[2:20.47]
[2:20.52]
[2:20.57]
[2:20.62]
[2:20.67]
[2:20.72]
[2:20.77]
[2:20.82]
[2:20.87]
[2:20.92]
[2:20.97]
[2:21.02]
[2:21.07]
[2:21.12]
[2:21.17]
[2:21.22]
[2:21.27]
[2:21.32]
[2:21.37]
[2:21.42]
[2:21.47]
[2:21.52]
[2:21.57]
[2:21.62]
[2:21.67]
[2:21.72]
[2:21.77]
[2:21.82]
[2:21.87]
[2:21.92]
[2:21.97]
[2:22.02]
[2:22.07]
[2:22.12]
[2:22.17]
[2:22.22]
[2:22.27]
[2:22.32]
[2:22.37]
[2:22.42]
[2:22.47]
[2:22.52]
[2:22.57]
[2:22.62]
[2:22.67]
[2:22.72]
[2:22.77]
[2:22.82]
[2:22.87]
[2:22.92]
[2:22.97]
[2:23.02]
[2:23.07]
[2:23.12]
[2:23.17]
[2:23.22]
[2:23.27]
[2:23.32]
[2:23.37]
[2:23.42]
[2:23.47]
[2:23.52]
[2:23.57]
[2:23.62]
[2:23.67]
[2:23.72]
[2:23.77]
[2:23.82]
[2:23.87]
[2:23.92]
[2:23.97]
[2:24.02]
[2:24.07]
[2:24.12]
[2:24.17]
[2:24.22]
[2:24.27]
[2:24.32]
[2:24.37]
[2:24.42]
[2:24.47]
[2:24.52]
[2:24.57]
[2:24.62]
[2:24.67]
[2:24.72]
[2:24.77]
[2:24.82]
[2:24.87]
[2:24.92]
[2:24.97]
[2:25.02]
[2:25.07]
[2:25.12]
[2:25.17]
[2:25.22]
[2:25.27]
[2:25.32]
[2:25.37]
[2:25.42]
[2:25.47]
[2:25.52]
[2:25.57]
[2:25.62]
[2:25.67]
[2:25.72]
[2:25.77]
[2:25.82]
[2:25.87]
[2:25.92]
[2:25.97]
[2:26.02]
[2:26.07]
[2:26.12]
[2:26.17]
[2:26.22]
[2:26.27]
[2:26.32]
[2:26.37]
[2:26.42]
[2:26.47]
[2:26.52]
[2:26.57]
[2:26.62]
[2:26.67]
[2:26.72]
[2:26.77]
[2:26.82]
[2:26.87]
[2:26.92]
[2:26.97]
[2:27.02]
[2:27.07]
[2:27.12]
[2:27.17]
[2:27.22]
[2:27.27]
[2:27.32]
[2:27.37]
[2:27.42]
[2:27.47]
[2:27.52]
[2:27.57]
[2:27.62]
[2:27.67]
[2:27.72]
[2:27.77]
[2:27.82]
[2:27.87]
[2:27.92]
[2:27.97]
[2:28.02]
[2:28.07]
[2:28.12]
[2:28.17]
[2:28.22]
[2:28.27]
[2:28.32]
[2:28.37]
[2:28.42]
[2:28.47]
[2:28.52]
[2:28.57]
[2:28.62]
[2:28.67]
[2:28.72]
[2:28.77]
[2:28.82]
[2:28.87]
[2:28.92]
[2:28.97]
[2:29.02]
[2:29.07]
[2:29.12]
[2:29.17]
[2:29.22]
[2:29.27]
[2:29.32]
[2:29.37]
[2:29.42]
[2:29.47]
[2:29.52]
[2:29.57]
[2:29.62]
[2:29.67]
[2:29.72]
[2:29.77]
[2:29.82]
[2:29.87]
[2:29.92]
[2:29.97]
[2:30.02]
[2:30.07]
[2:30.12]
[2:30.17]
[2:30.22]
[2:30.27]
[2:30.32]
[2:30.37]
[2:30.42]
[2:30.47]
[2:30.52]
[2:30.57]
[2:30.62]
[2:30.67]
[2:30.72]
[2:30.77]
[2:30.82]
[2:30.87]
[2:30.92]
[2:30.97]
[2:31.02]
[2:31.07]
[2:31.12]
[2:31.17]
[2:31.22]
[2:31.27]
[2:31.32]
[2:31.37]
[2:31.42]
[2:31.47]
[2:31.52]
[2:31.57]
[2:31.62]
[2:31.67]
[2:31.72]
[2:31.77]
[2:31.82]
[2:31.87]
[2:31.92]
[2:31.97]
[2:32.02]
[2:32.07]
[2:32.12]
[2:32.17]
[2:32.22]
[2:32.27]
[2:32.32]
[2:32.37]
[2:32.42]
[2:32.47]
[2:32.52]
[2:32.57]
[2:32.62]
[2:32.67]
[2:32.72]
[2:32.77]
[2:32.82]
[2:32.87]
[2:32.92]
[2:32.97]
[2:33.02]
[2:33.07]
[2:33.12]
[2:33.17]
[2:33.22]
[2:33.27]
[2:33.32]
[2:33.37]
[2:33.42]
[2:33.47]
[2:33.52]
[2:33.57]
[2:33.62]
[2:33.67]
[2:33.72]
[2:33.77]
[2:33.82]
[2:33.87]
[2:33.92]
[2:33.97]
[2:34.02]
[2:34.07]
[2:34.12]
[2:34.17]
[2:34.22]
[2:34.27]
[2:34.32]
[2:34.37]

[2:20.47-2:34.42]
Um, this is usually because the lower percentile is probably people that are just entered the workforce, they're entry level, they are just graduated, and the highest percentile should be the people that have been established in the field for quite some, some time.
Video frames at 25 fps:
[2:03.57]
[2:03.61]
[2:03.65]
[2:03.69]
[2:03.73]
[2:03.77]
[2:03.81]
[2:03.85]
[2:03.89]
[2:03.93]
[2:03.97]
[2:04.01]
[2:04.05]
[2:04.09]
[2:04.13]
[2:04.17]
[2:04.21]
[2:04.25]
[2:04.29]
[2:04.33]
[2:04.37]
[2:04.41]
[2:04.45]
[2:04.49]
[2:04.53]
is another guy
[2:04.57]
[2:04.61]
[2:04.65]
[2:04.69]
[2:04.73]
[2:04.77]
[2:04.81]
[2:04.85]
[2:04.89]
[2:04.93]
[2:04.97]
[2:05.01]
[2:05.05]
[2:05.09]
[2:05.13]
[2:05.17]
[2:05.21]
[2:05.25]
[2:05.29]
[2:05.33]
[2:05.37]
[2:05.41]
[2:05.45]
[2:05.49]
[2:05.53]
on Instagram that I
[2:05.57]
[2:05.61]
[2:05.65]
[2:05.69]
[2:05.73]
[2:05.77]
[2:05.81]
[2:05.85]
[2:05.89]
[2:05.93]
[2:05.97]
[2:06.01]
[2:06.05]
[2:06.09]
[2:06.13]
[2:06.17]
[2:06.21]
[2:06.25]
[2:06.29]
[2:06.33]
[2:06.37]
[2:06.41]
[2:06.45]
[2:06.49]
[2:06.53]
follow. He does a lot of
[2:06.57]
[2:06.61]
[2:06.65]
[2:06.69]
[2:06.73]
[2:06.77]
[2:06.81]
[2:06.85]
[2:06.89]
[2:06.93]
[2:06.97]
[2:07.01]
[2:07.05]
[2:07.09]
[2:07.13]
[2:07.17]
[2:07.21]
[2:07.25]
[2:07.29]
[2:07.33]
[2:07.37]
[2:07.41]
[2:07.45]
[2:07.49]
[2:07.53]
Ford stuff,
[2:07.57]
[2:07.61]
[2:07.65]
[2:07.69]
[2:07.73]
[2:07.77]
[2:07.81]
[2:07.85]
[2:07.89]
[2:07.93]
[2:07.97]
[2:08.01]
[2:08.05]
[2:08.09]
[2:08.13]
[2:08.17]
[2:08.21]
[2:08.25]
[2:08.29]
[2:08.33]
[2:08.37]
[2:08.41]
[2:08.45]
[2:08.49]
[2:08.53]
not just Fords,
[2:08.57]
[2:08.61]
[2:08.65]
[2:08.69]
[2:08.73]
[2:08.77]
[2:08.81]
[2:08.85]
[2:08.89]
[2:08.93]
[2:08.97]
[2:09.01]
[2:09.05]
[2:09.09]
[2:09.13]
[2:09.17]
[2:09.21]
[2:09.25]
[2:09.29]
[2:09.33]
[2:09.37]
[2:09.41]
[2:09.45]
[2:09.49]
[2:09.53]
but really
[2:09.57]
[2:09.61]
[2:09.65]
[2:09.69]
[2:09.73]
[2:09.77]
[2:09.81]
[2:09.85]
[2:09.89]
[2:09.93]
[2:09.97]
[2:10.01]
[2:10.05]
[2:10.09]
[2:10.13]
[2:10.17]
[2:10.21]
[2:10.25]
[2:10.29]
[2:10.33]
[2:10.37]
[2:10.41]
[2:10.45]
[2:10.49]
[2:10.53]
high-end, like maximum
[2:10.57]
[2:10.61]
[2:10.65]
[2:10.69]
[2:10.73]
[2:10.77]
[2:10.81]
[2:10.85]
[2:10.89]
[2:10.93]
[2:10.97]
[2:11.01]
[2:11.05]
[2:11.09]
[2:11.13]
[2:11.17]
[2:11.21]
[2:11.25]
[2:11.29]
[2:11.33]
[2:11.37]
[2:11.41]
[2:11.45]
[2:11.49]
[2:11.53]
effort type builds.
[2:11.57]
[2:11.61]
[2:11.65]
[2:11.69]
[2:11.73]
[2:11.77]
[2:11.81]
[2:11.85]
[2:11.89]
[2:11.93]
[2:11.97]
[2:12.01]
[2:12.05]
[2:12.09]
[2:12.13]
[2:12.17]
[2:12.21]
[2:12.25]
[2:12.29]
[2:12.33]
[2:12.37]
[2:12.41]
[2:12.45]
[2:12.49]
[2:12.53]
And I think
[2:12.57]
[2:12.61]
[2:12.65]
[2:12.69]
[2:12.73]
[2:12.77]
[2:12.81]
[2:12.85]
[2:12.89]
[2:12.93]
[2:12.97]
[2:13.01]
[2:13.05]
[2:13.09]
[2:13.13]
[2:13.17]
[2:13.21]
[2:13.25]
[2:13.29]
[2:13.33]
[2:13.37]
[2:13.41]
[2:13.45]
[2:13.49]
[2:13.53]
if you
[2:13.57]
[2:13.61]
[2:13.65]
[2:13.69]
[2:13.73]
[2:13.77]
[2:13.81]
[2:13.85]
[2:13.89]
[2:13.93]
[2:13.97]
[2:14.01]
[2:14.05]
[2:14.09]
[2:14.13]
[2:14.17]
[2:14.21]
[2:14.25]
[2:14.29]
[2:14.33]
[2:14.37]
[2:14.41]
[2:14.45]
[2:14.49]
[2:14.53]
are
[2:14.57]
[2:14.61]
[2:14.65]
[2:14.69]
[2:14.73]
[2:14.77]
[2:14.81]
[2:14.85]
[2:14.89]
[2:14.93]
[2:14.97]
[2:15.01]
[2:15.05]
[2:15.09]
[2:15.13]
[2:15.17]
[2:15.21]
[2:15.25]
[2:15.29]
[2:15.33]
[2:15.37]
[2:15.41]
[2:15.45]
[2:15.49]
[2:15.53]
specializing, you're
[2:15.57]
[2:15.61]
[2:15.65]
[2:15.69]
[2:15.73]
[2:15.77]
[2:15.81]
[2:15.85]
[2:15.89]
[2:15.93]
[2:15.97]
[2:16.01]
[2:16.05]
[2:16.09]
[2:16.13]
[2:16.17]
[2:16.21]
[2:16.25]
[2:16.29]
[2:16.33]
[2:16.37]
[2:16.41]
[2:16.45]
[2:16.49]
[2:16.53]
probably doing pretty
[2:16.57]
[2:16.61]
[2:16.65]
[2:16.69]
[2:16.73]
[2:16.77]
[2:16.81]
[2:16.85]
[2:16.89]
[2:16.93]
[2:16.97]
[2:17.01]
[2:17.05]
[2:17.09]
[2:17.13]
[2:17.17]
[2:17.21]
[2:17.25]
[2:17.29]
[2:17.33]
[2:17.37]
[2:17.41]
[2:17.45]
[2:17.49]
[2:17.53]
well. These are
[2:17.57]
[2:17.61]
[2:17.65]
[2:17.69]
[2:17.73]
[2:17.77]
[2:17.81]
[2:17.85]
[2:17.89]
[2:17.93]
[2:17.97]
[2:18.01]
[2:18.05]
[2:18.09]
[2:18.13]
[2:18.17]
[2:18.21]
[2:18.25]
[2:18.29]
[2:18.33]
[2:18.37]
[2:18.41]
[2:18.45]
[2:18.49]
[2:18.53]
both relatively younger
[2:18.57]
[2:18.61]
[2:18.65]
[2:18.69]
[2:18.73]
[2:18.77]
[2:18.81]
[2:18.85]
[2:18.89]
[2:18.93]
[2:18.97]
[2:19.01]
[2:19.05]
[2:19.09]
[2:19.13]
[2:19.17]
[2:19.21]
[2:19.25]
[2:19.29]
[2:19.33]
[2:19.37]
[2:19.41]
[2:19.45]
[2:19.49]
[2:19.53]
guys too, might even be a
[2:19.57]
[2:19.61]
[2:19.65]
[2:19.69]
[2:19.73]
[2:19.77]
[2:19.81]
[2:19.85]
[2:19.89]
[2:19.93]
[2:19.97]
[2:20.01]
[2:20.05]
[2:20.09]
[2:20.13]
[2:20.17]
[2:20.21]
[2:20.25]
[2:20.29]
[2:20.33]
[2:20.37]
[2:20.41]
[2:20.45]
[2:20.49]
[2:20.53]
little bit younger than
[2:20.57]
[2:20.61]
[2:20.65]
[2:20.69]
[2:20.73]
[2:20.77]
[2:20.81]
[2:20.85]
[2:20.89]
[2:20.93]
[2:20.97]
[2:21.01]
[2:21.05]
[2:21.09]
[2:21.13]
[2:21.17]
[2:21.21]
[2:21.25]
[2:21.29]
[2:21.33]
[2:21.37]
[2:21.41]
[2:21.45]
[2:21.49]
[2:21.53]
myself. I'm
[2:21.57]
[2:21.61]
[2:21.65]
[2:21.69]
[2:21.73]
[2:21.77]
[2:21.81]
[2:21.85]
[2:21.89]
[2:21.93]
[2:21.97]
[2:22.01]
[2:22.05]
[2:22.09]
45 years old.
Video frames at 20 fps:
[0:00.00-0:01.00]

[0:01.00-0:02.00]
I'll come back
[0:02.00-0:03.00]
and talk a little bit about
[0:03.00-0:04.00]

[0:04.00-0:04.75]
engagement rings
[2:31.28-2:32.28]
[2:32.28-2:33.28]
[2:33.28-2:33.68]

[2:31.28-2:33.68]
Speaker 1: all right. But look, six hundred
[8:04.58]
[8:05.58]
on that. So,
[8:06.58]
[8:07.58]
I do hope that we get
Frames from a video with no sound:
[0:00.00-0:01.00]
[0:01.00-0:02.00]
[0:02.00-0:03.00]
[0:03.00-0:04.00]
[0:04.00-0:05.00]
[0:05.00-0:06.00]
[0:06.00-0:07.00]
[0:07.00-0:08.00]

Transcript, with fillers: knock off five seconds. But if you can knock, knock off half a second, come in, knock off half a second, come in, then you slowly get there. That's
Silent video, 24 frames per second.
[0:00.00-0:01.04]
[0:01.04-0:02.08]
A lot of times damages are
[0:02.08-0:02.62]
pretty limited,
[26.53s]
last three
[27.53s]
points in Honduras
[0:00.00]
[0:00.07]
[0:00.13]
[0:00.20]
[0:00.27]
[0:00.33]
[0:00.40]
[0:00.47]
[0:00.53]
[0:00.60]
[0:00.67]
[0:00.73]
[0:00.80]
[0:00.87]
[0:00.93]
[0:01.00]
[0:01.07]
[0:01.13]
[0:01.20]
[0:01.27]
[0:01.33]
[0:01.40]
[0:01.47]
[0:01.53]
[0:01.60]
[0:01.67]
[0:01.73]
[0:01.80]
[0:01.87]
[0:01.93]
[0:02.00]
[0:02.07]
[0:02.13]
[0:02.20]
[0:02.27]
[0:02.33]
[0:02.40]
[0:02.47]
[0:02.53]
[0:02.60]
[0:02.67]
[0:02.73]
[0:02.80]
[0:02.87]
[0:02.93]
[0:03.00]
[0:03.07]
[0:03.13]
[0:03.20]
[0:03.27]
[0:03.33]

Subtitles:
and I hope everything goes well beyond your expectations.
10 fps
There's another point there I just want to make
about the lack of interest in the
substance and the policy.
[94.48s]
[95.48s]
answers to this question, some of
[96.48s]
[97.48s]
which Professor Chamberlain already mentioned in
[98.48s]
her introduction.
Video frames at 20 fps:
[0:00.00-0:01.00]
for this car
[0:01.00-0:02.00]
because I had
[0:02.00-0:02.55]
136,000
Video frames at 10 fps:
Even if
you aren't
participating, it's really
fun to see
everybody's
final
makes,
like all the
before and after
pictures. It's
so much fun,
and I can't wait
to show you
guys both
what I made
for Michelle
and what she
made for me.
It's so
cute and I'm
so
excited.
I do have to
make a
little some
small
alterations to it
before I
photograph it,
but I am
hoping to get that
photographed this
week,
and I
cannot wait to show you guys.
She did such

_What you have to do_. A single number is asked for: how many lines in the entries above hold the string "second".

_Result of this task_. 2